━━ Records shown

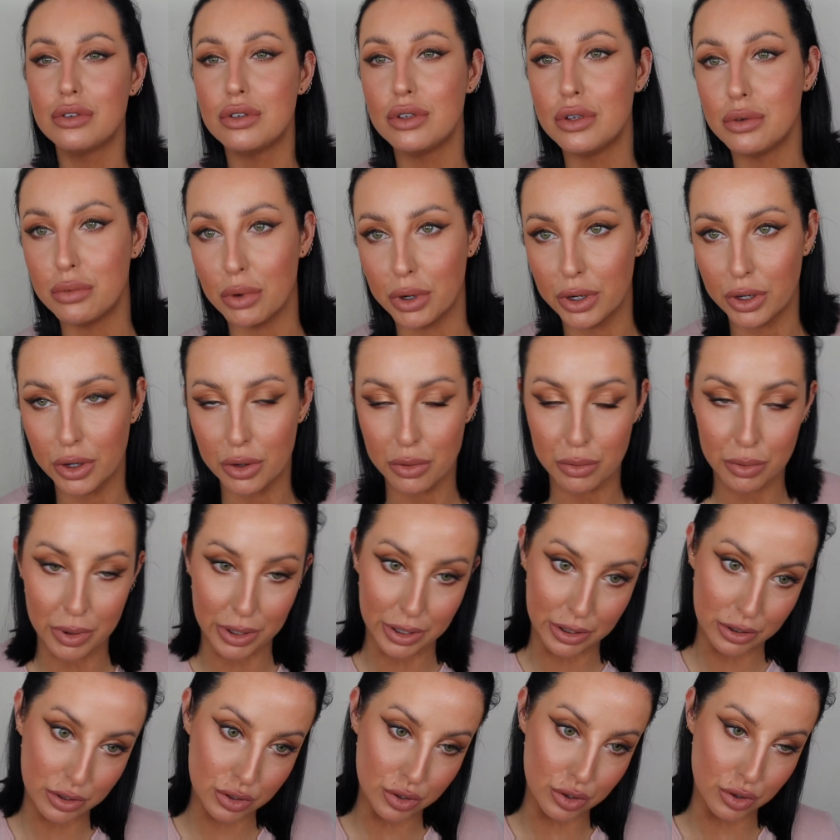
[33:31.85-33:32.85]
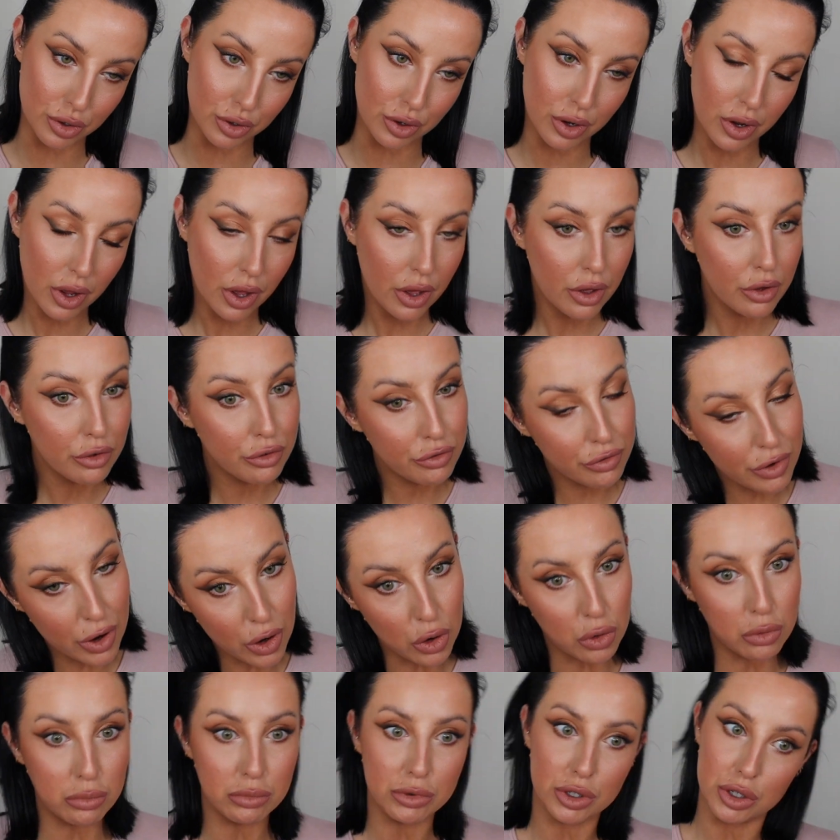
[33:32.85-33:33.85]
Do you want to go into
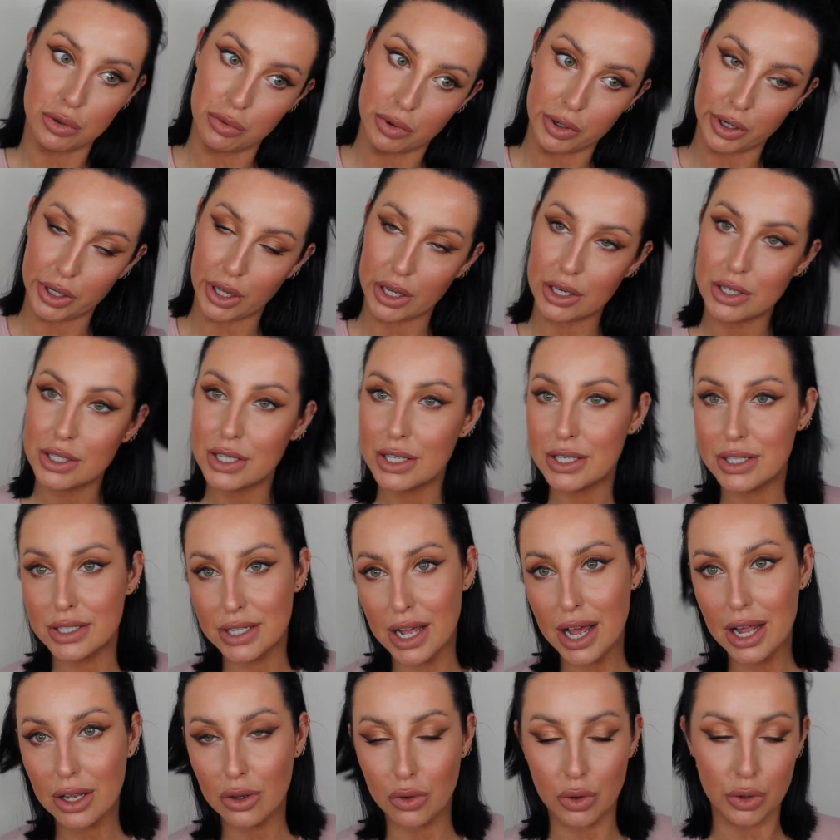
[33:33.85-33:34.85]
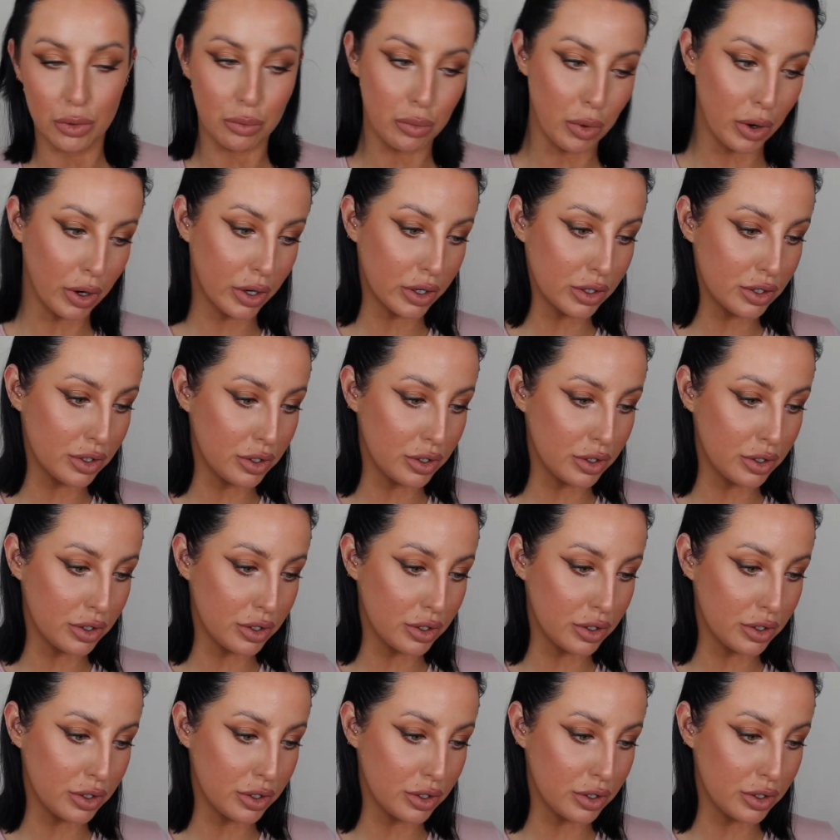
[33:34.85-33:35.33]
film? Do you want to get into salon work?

━━━━

▶ _About this task_
Please repeat each line above exactly as it appears, but omit the pictures.

▶ _Task output_
[33:31.85-33:32.85]
[33:32.85-33:33.85]
Do you want to go into
[33:33.85-33:34.85]
[33:34.85-33:35.33]
film? Do you want to get into salon work?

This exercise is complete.